Key Incidents From Q1 2026
Three incidents from the quarter illustrate the breadth of exposure. In February, US payment processor BridgePay suffered a ransomware attack that shut down its payment gateway. The attack forced merchants and municipalities nationwide to revert to cash. In March, RansomHouse hit Italian ticketing platform Vivaticket, disrupting services at more than 3,500 cultural institutions across 50 countries, including the Louvre and the Eiffel Tower. Also in March, ShinyHunters claimed to have taken nearly one petabyte of data from Telus Digital. Telus declined to pay. Each incident illustrates a different exposure vector: payment infrastructure, supply chain platforms, and outsourced data operations. Understanding when and how to negotiate with ransomware actors remains one of the most consequential decisions an organization faces, and the Telus refusal illustrates the stakes of that choice.

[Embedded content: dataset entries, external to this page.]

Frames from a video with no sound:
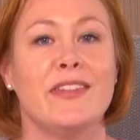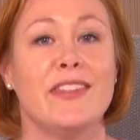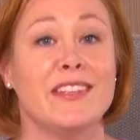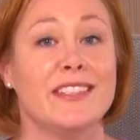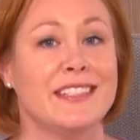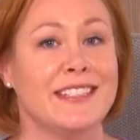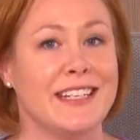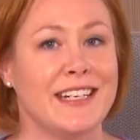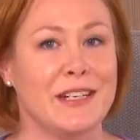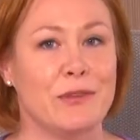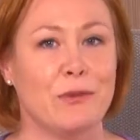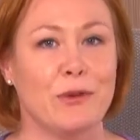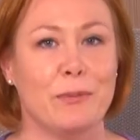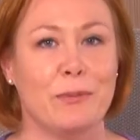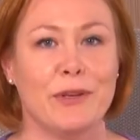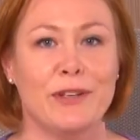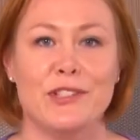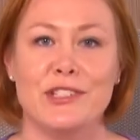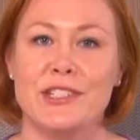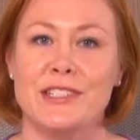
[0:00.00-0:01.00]
The city will
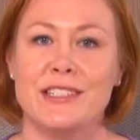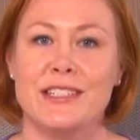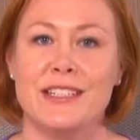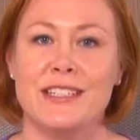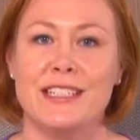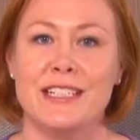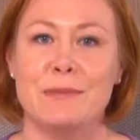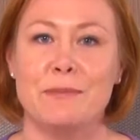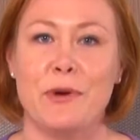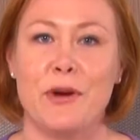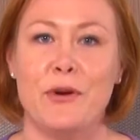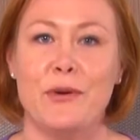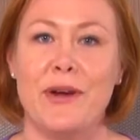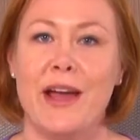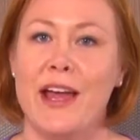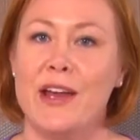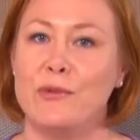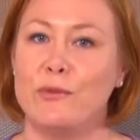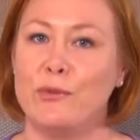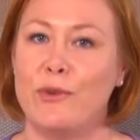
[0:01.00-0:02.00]
purchase the depot
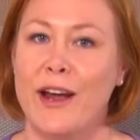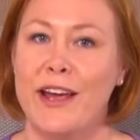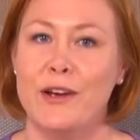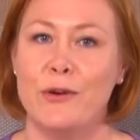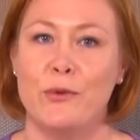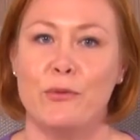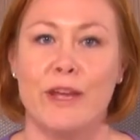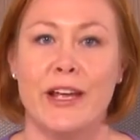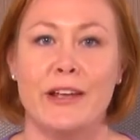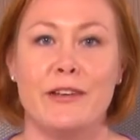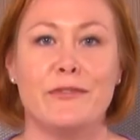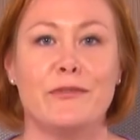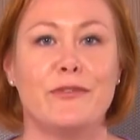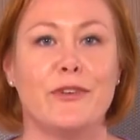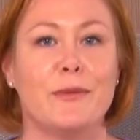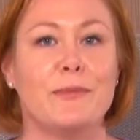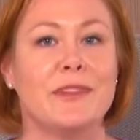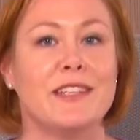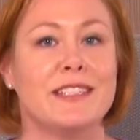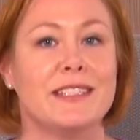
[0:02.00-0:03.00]
and right away
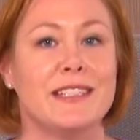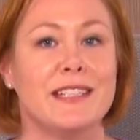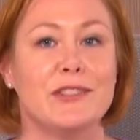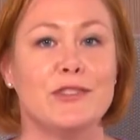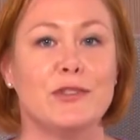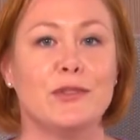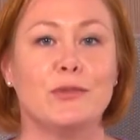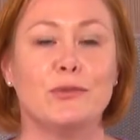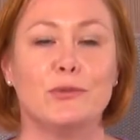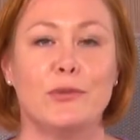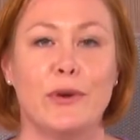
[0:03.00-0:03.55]
from the CentralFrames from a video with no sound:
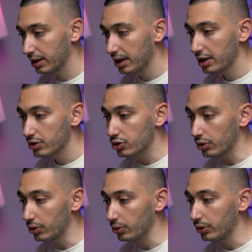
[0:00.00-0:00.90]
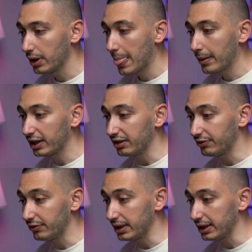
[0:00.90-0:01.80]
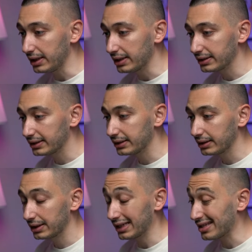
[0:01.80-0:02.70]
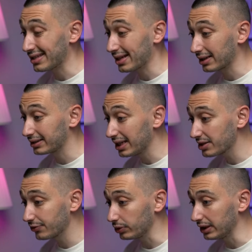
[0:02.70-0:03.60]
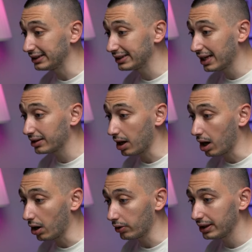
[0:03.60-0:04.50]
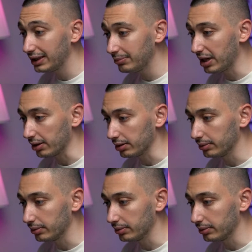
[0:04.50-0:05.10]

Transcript: So if we can successfully send our email,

What This Means For Cyber Insurance
The gap between disclosed and undisclosed ransomware attacks are a fundamental underwriting problem. Carriers and brokers pricing cyber risk rely heavily on reported incident data. But that data captures fewer than 12% of actual events. Sector models, frequency assumptions, and accumulation estimates built on disclosed data alone are built on an incomplete picture. The true scale of ransomware activity is eight times larger than what public reporting shows. Some insurers have already moved to tighten ransomware coverage terms and refusal criteria in response to claims pressure. Incident response readiness is now a core underwriting consideration, and the data in this report adds further weight to that shift. Pricing, policy design, and claims reserves all need to account for what is not being reported, not just what is.
FAQ: Ransomware Statistics Q1 2026
BlackFog tracked 2,160 undisclosed and 264 publicly disclosed ransomware attacks in Q1 2026. The average disclosed ransom demand exceeded $1 million. Data exfiltration occurred in 96% of attacks. Logistics sector attacks surged 200% year on year.
Organizations often avoid public disclosure to limit reputational damage, manage legal exposure, or comply with ongoing law enforcement investigations. BlackFog estimates that only one in nine attacks becomes publicly known.
Healthcare-led disclosed attacks with 27% of incidents. In undisclosed attacks, manufacturing led with 22%, closely followed by services at 21%. Logistics saw the sharpest growth with a 200% year-on-year surge.
At ransomware data exfiltration rates of 96%, these events now routinely trigger breach notification obligations, third-party liability exposure, and regulatory scrutiny, alongside business interruption claims. Policies priced on encryption risk alone underestimate total exposure.
Fourteen new groups emerged during the quarter. The Gentlemen ranked second in undisclosed attack volume with 200 attacks, having claimed 273 total since emerging in 2025. They use double extortion and operate with a high level of sophistication from the outset.